Transcribe the data that follows in full. Leave out the pictures.

- **Entries shown**
▼

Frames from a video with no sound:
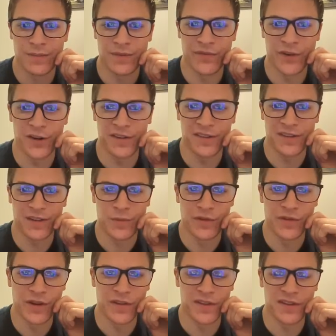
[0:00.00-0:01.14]
But first,
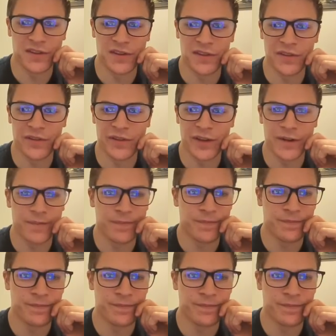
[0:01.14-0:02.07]
move all these units over there.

▲

- **Final answer**
Frames from a video with no sound:
[0:00.00-0:01.14]
But first,
[0:01.14-0:02.07]
move all these units over there.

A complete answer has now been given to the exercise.